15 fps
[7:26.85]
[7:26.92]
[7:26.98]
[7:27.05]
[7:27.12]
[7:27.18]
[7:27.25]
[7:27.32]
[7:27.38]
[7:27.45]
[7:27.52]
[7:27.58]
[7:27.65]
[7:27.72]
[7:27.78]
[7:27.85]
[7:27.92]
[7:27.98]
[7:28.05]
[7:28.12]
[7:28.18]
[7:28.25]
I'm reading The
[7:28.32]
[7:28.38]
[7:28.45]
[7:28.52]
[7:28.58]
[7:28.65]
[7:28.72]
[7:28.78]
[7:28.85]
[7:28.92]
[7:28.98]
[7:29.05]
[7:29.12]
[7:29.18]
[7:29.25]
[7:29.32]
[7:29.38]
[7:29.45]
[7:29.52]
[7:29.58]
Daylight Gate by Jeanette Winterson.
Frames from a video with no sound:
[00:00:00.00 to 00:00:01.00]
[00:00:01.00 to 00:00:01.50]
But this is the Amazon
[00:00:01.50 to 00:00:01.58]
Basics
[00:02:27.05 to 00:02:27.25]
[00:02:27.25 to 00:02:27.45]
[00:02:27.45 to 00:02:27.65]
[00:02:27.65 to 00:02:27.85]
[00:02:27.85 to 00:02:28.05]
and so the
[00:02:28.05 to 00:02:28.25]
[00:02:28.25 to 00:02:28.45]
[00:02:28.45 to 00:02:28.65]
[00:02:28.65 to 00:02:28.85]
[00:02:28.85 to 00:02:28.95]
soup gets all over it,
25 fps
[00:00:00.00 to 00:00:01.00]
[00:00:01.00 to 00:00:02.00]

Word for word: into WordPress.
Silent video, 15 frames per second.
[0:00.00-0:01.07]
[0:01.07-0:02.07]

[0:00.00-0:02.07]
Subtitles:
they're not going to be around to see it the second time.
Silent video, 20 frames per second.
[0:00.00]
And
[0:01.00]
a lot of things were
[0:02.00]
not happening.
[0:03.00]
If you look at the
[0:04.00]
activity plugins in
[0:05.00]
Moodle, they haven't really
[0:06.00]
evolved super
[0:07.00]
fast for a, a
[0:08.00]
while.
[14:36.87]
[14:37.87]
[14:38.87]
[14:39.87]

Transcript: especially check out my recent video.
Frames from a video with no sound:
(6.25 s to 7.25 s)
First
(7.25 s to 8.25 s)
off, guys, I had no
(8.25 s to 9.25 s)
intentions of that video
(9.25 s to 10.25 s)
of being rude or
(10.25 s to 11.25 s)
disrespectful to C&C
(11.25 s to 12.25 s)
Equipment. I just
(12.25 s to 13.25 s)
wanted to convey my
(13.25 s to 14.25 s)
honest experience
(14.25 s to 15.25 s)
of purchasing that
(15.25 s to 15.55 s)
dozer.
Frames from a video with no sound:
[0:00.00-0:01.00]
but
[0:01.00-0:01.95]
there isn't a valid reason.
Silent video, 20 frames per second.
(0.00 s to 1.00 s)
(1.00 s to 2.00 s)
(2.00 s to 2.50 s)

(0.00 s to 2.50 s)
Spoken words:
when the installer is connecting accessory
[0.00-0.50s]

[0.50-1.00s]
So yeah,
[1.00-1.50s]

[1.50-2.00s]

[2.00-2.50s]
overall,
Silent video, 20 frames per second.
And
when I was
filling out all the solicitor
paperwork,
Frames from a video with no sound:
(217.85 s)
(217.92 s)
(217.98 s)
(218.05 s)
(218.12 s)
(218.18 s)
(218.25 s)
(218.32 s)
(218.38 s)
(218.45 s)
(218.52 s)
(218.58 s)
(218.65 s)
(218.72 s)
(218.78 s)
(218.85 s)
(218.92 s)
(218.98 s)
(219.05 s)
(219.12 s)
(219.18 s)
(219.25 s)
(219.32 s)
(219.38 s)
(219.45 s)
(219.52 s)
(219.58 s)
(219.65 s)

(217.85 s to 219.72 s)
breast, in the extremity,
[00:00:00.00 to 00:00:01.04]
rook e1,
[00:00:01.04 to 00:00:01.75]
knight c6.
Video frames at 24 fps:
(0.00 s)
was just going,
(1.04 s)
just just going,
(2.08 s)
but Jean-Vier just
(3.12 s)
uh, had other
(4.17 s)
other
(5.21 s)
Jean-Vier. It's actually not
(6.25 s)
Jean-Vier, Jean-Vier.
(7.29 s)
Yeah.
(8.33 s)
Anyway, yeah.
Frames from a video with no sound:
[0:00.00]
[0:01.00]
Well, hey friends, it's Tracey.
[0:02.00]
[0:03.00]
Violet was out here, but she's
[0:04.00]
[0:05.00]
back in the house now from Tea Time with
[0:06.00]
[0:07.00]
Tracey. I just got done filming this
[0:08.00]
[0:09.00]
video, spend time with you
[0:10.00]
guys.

**What you need to do**
Hand back the material above in full, exactly as written.

**Task solution**
15 fps
[7:26.85]
[7:26.92]
[7:26.98]
[7:27.05]
[7:27.12]
[7:27.18]
[7:27.25]
[7:27.32]
[7:27.38]
[7:27.45]
[7:27.52]
[7:27.58]
[7:27.65]
[7:27.72]
[7:27.78]
[7:27.85]
[7:27.92]
[7:27.98]
[7:28.05]
[7:28.12]
[7:28.18]
[7:28.25]
I'm reading The
[7:28.32]
[7:28.38]
[7:28.45]
[7:28.52]
[7:28.58]
[7:28.65]
[7:28.72]
[7:28.78]
[7:28.85]
[7:28.92]
[7:28.98]
[7:29.05]
[7:29.12]
[7:29.18]
[7:29.25]
[7:29.32]
[7:29.38]
[7:29.45]
[7:29.52]
[7:29.58]
Daylight Gate by Jeanette Winterson.
Frames from a video with no sound:
[00:00:00.00 to 00:00:01.00]
[00:00:01.00 to 00:00:01.50]
But this is the Amazon
[00:00:01.50 to 00:00:01.58]
Basics
[00:02:27.05 to 00:02:27.25]
[00:02:27.25 to 00:02:27.45]
[00:02:27.45 to 00:02:27.65]
[00:02:27.65 to 00:02:27.85]
[00:02:27.85 to 00:02:28.05]
and so the
[00:02:28.05 to 00:02:28.25]
[00:02:28.25 to 00:02:28.45]
[00:02:28.45 to 00:02:28.65]
[00:02:28.65 to 00:02:28.85]
[00:02:28.85 to 00:02:28.95]
soup gets all over it,
25 fps
[00:00:00.00 to 00:00:01.00]
[00:00:01.00 to 00:00:02.00]

Word for word: into WordPress.
Silent video, 15 frames per second.
[0:00.00-0:01.07]
[0:01.07-0:02.07]

[0:00.00-0:02.07]
Subtitles:
they're not going to be around to see it the second time.
Silent video, 20 frames per second.
[0:00.00]
And
[0:01.00]
a lot of things were
[0:02.00]
not happening.
[0:03.00]
If you look at the
[0:04.00]
activity plugins in
[0:05.00]
Moodle, they haven't really
[0:06.00]
evolved super
[0:07.00]
fast for a, a
[0:08.00]
while.
[14:36.87]
[14:37.87]
[14:38.87]
[14:39.87]

Transcript: especially check out my recent video.
Frames from a video with no sound:
(6.25 s to 7.25 s)
First
(7.25 s to 8.25 s)
off, guys, I had no
(8.25 s to 9.25 s)
intentions of that video
(9.25 s to 10.25 s)
of being rude or
(10.25 s to 11.25 s)
disrespectful to C&C
(11.25 s to 12.25 s)
Equipment. I just
(12.25 s to 13.25 s)
wanted to convey my
(13.25 s to 14.25 s)
honest experience
(14.25 s to 15.25 s)
of purchasing that
(15.25 s to 15.55 s)
dozer.
Frames from a video with no sound:
[0:00.00-0:01.00]
but
[0:01.00-0:01.95]
there isn't a valid reason.
Silent video, 20 frames per second.
(0.00 s to 1.00 s)
(1.00 s to 2.00 s)
(2.00 s to 2.50 s)

(0.00 s to 2.50 s)
Spoken words:
when the installer is connecting accessory
[0.00-0.50s]

[0.50-1.00s]
So yeah,
[1.00-1.50s]

[1.50-2.00s]

[2.00-2.50s]
overall,
Silent video, 20 frames per second.
And
when I was
filling out all the solicitor
paperwork,
Frames from a video with no sound:
(217.85 s)
(217.92 s)
(217.98 s)
(218.05 s)
(218.12 s)
(218.18 s)
(218.25 s)
(218.32 s)
(218.38 s)
(218.45 s)
(218.52 s)
(218.58 s)
(218.65 s)
(218.72 s)
(218.78 s)
(218.85 s)
(218.92 s)
(218.98 s)
(219.05 s)
(219.12 s)
(219.18 s)
(219.25 s)
(219.32 s)
(219.38 s)
(219.45 s)
(219.52 s)
(219.58 s)
(219.65 s)

(217.85 s to 219.72 s)
breast, in the extremity,
[00:00:00.00 to 00:00:01.04]
rook e1,
[00:00:01.04 to 00:00:01.75]
knight c6.
Video frames at 24 fps:
(0.00 s)
was just going,
(1.04 s)
just just going,
(2.08 s)
but Jean-Vier just
(3.12 s)
uh, had other
(4.17 s)
other
(5.21 s)
Jean-Vier. It's actually not
(6.25 s)
Jean-Vier, Jean-Vier.
(7.29 s)
Yeah.
(8.33 s)
Anyway, yeah.
Frames from a video with no sound:
[0:00.00]
[0:01.00]
Well, hey friends, it's Tracey.
[0:02.00]
[0:03.00]
Violet was out here, but she's
[0:04.00]
[0:05.00]
back in the house now from Tea Time with
[0:06.00]
[0:07.00]
Tracey. I just got done filming this
[0:08.00]
[0:09.00]
video, spend time with you
[0:10.00]
guys.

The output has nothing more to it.